October 19 – English hopes of staging the World Cup in 2030 have been dealt a potentially damaging blow after UEFA slapped a stadium ban on the country following the disgraceful scenes that marred the Euro 2020 final against Italy.
Scores of ticketless fans rampaged through Wembley, where England played six out of seven matches on their way to the final in July, and clashed with stewards and police, with 19 police officers injured as security cordons were breached at what was the country’s biggest game since the 1966 World Cup final.
An estimated 250,000 fans were on the periphery of the stadium before kick-off, with thousands involved in anti-social behaviour, many fuelled by alcohol.
Inside the stadium, the Italian national anthem was booed by England supporters despite manager Gareth Southgate asking fans to desist from the disrespectful behaviour.

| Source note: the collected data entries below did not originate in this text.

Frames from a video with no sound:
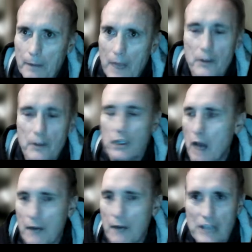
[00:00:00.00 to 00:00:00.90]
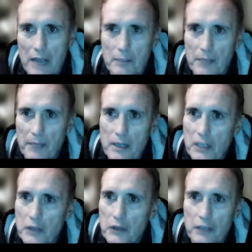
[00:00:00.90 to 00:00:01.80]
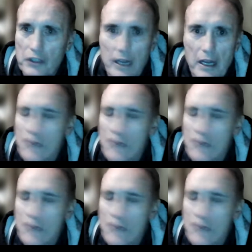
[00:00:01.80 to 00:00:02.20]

And there's a lot of talented players out there today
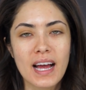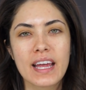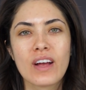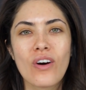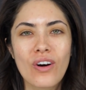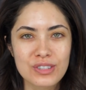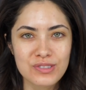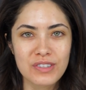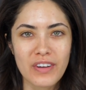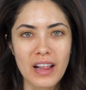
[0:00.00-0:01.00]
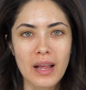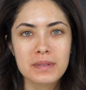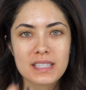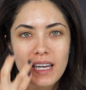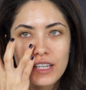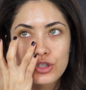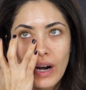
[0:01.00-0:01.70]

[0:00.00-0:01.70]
I also developed a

The entire incident shamed the country and UEFA, which had given England a large chunk of the one-off pan-European finals, have responded by imposing a one-match stadium ban with a second suspended for two years – plus a fine of €100,000 for the English FA.
The ban, the first time England have been forced to play a game behind closed doors because of their own fans’ behaviour, will cost the FA upwards of £2.5million in lost matchday revenue.

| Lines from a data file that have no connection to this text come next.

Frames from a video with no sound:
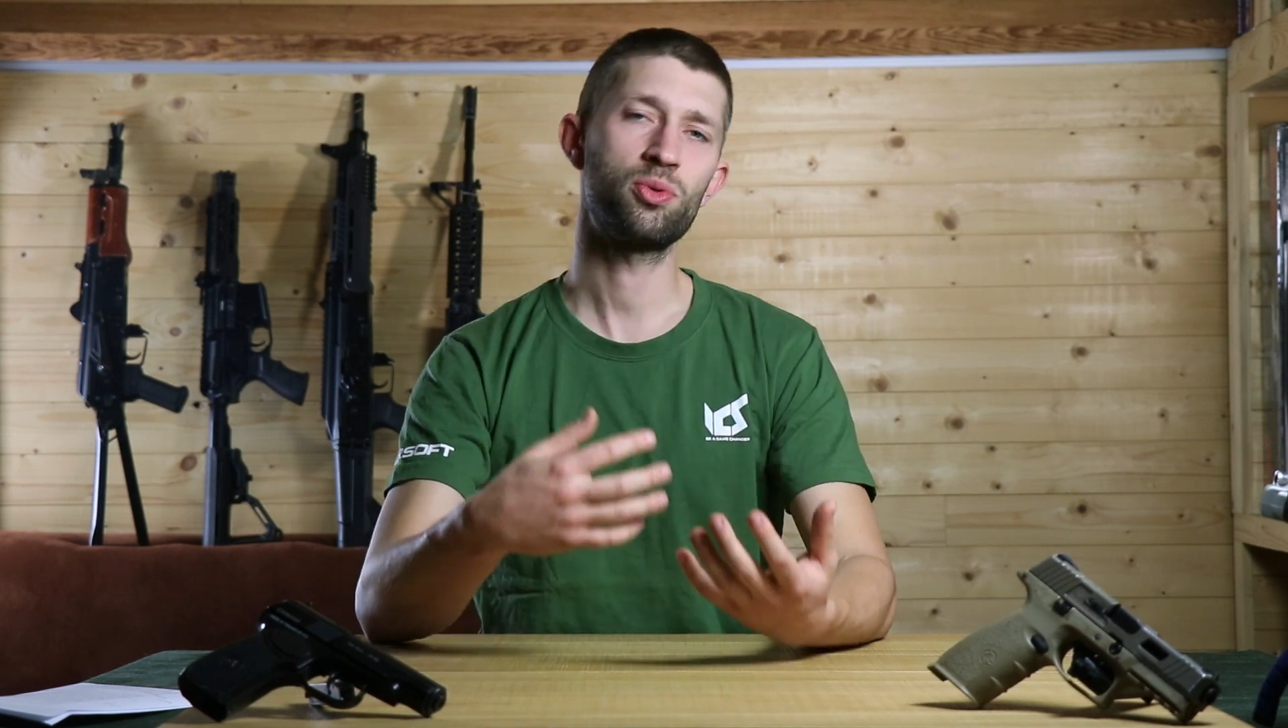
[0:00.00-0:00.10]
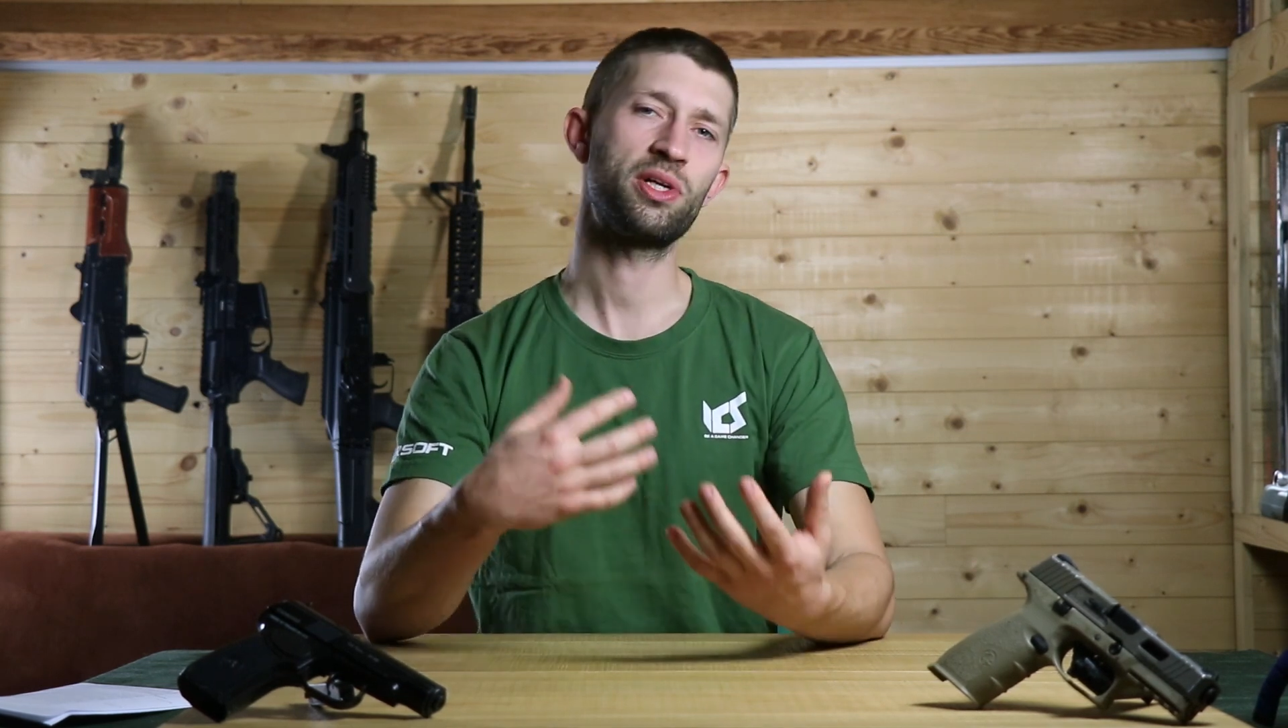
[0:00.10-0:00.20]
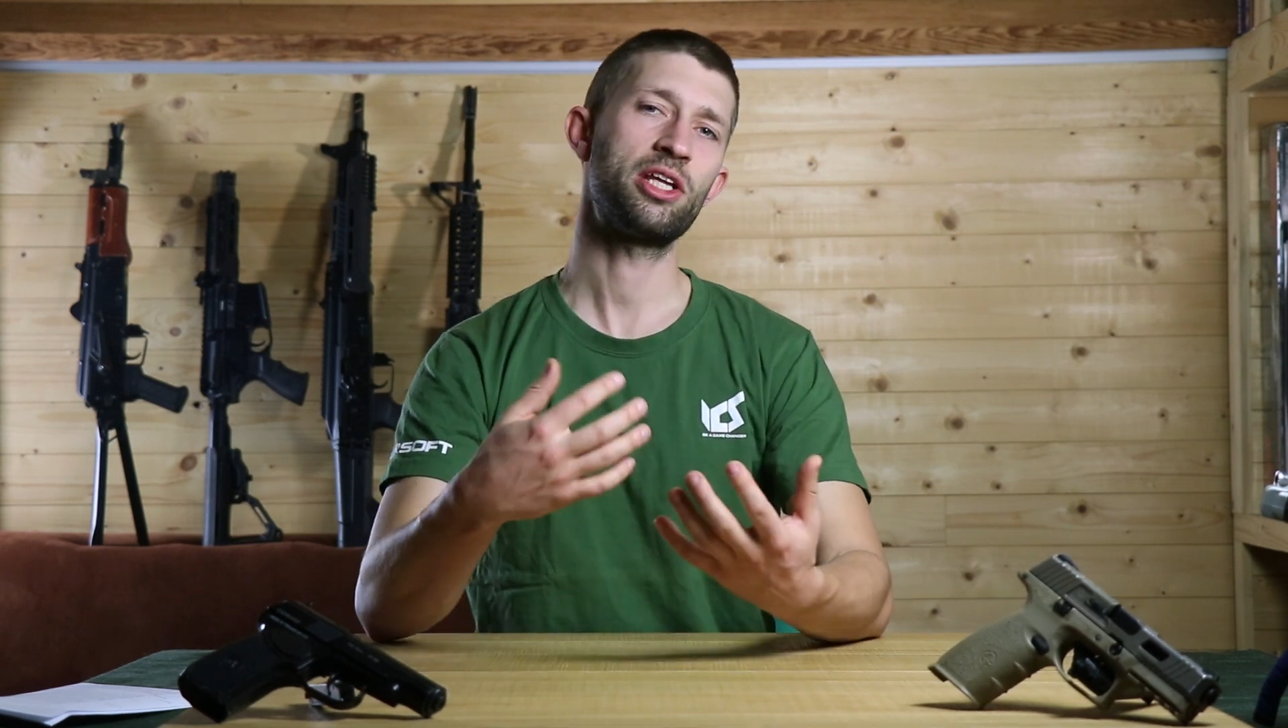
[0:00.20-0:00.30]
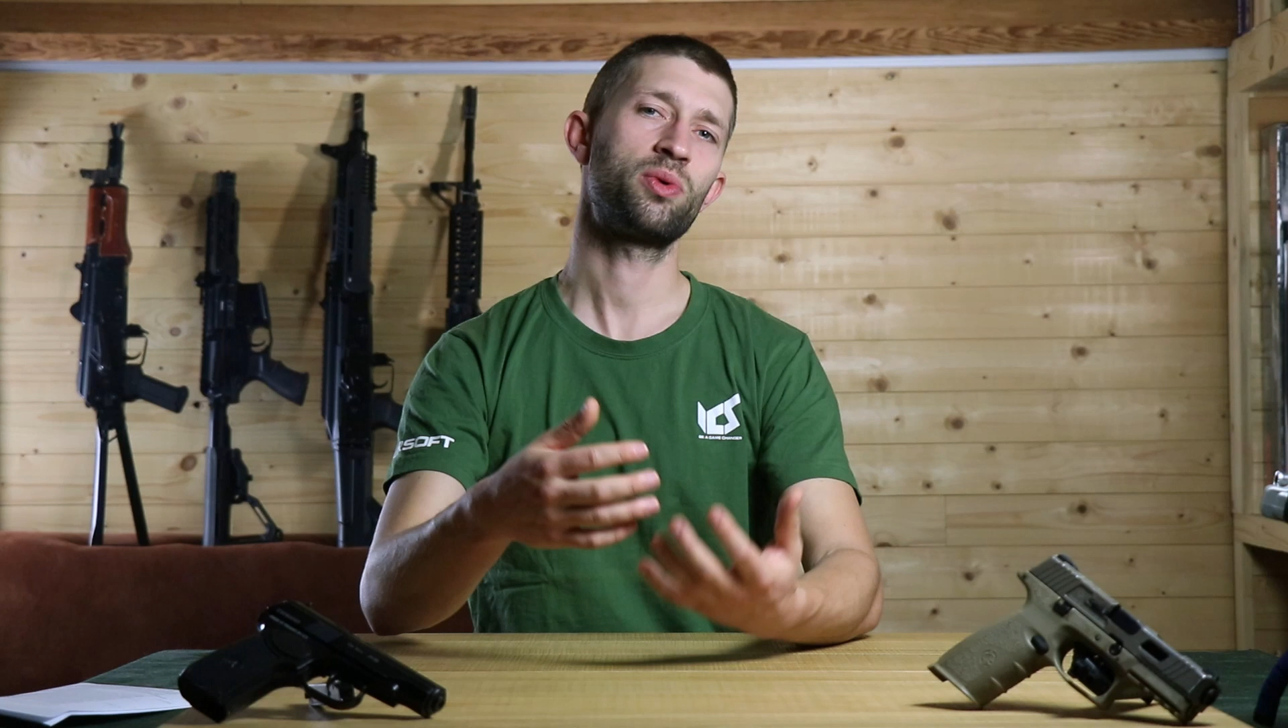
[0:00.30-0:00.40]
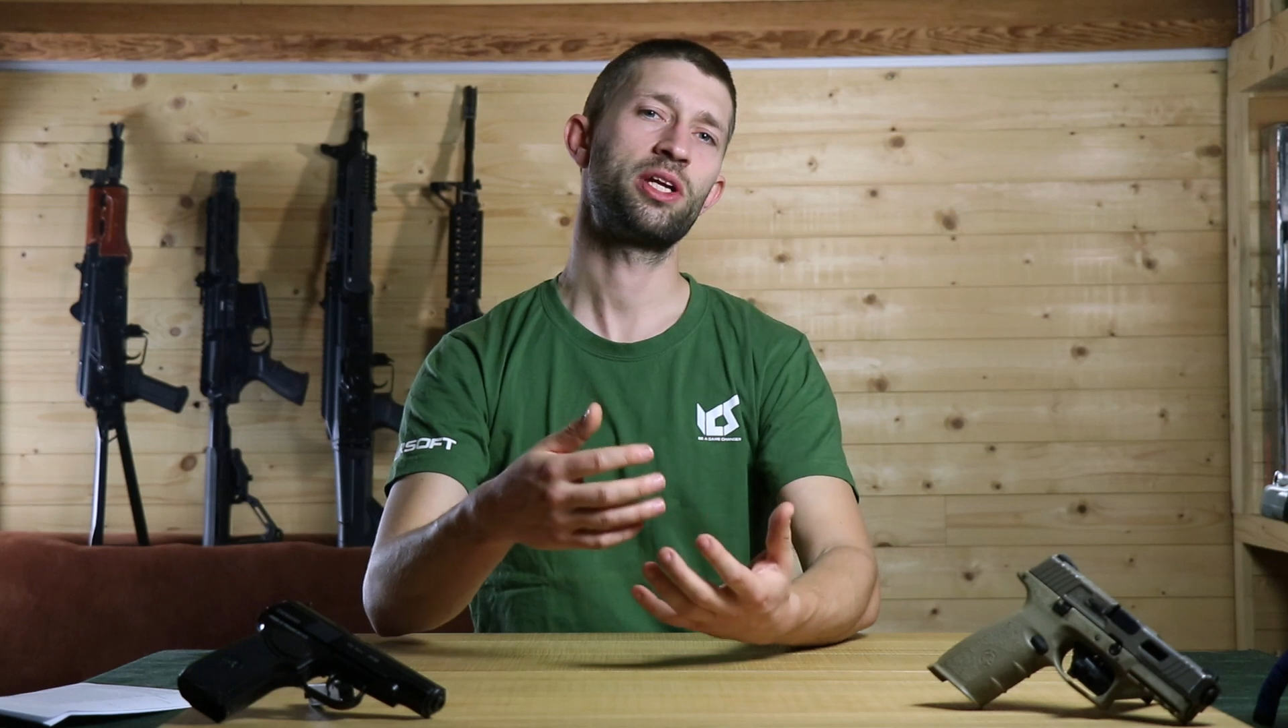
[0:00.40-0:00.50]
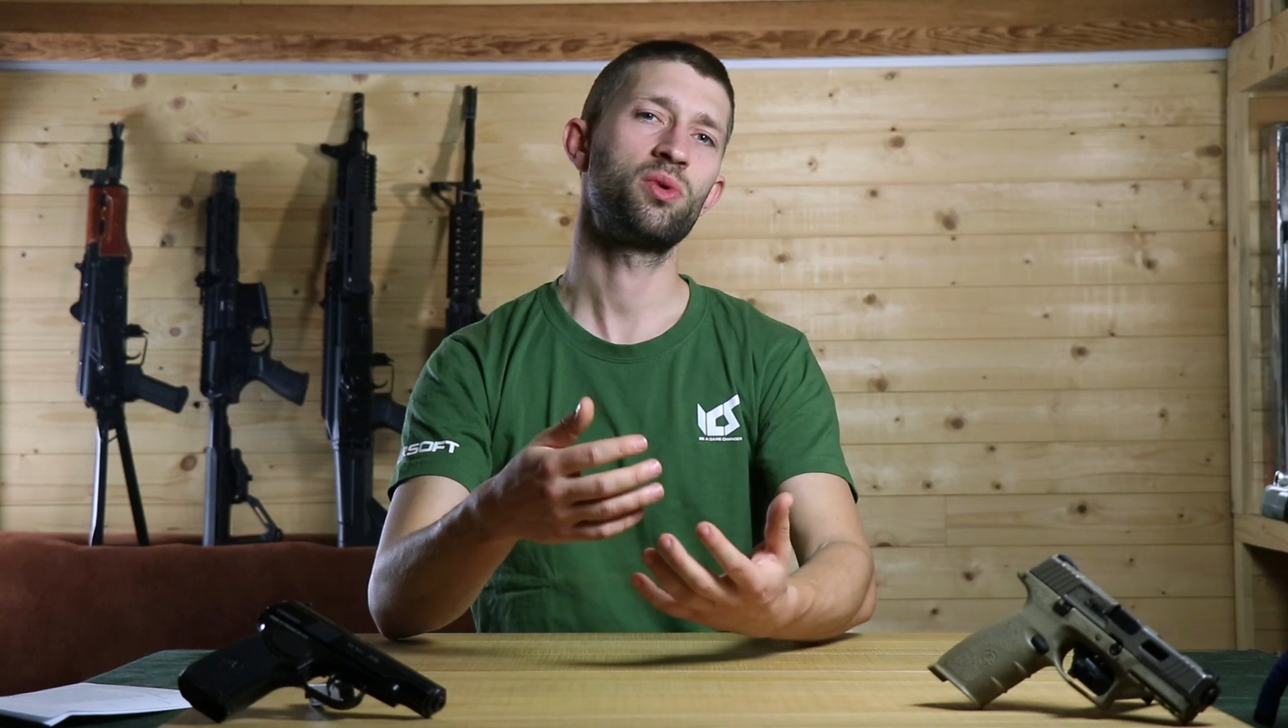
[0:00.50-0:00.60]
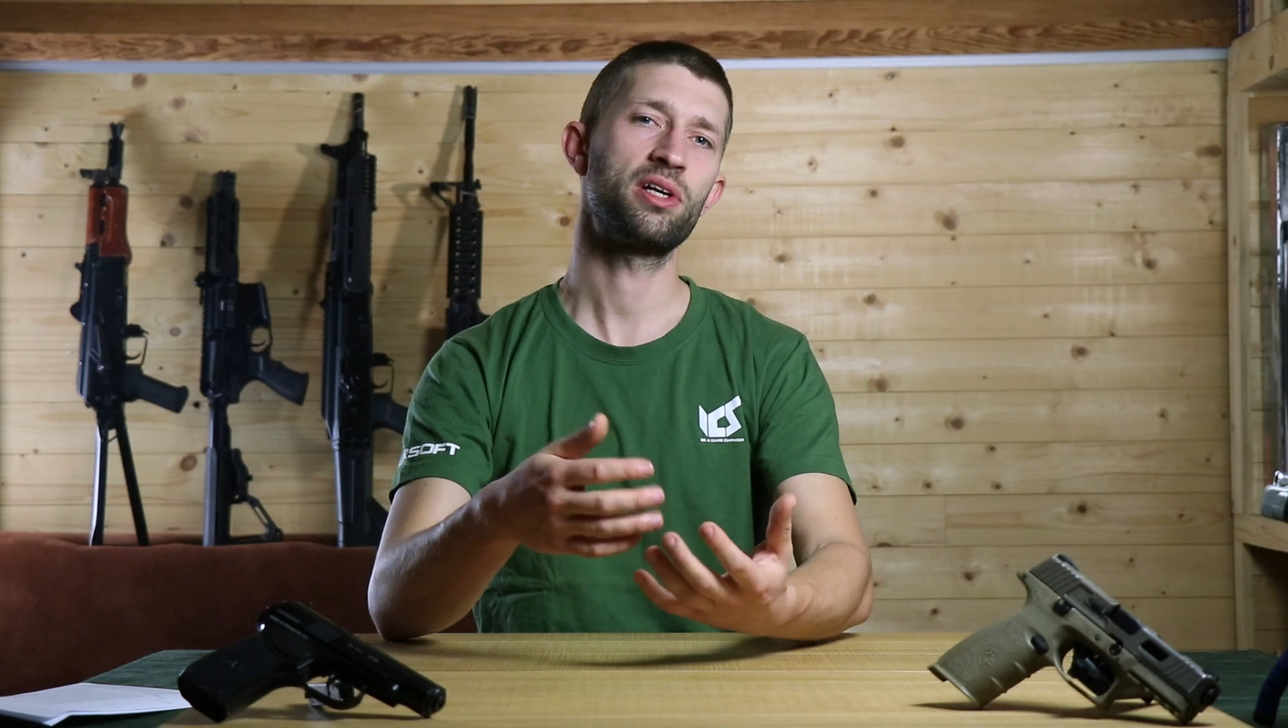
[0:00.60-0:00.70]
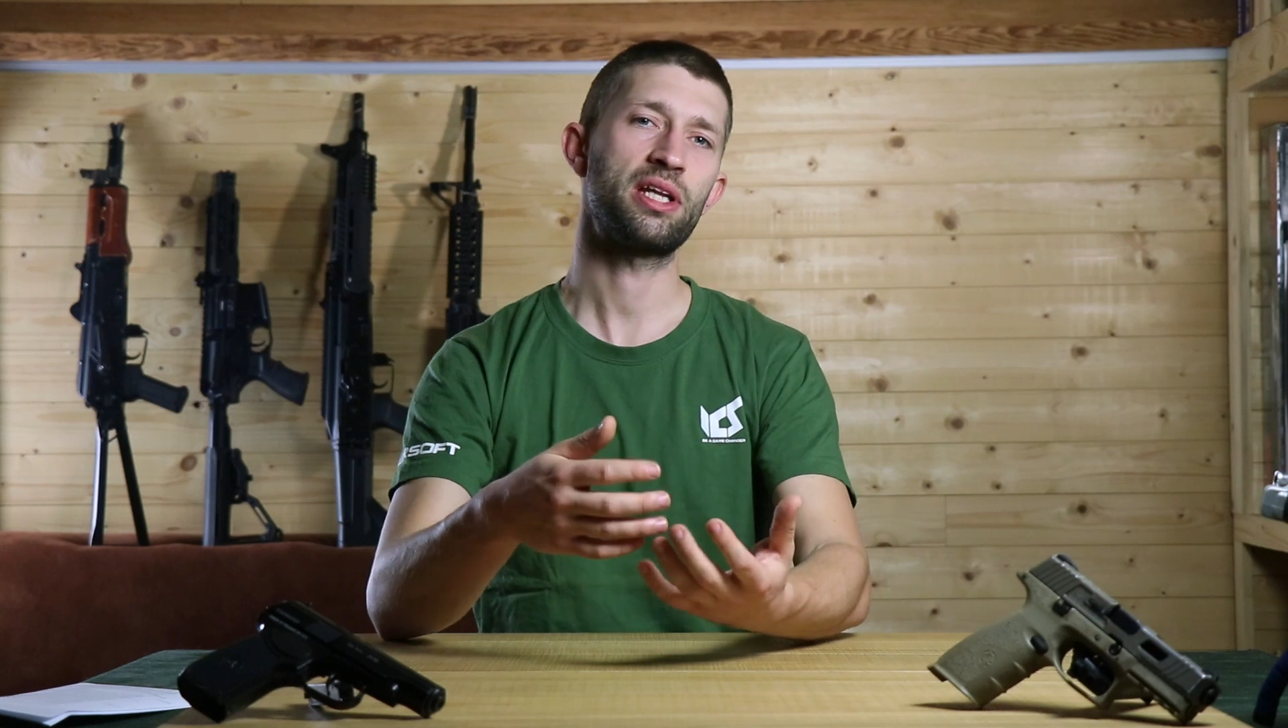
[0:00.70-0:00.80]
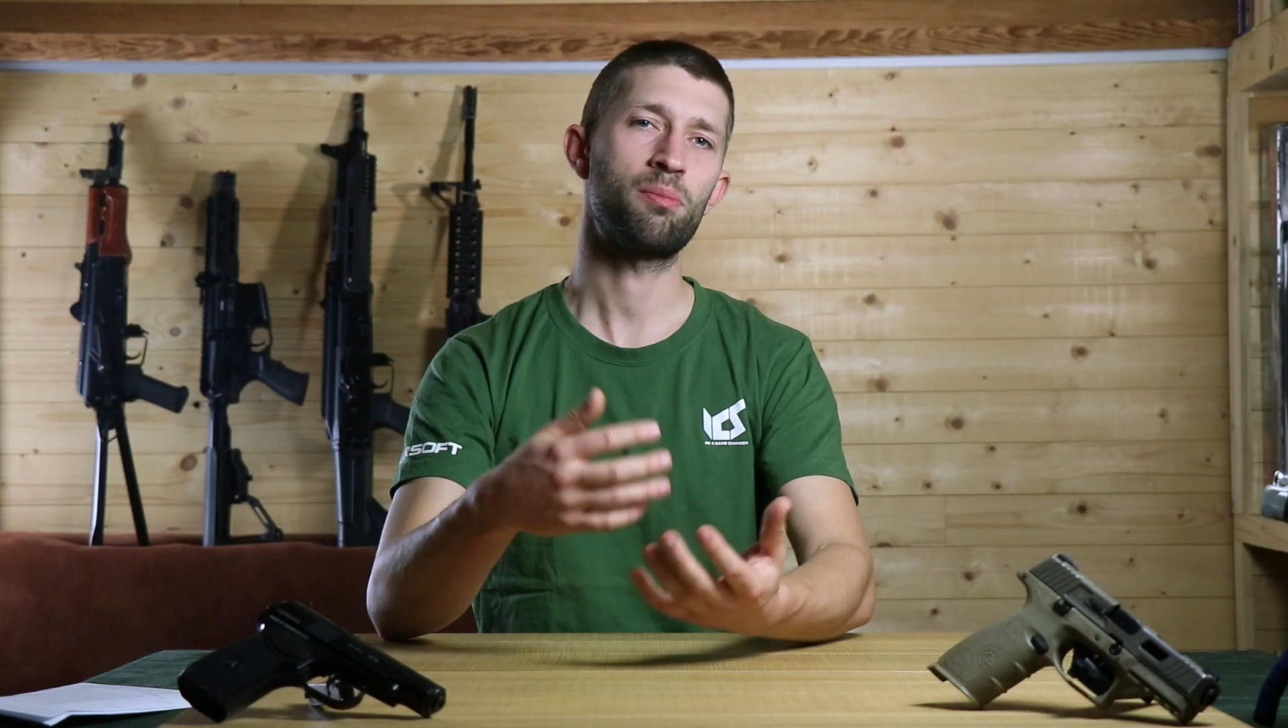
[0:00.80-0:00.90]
2021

The ruling was met with disappointment but some observers will feel the punishment could have been even stronger.
“Although we are disappointed with the verdict, we acknowledge the outcome of this UEFA decision,” said an FA spokesman. “We condemn the terrible behaviour of the individuals who caused the disgraceful scenes in and around Wembley Stadium at the Euro 2020 final, and we deeply regret some of them were able to enter the stadium. We are determined that this can never be repeated, so we have commissioned an independent review … to report on the circumstances involved.”
England now face the ignominy of playing without fans at the start of the next Nations League in June against any one of a number of opponents including France, Spain, Italy or Belgium.
The bigger picture could prove catastrophic in terms of a joint UK-Republic of Ireland 2030 World Cup bid.
A feasibility study is ongoing but a Spain-Portugal bid is also on the table from Europe and it is now strongly rumoured that a joint Iberian bid, which missed out on the 2018 World Cup, is likely to be supported by the UEFA hierarchy.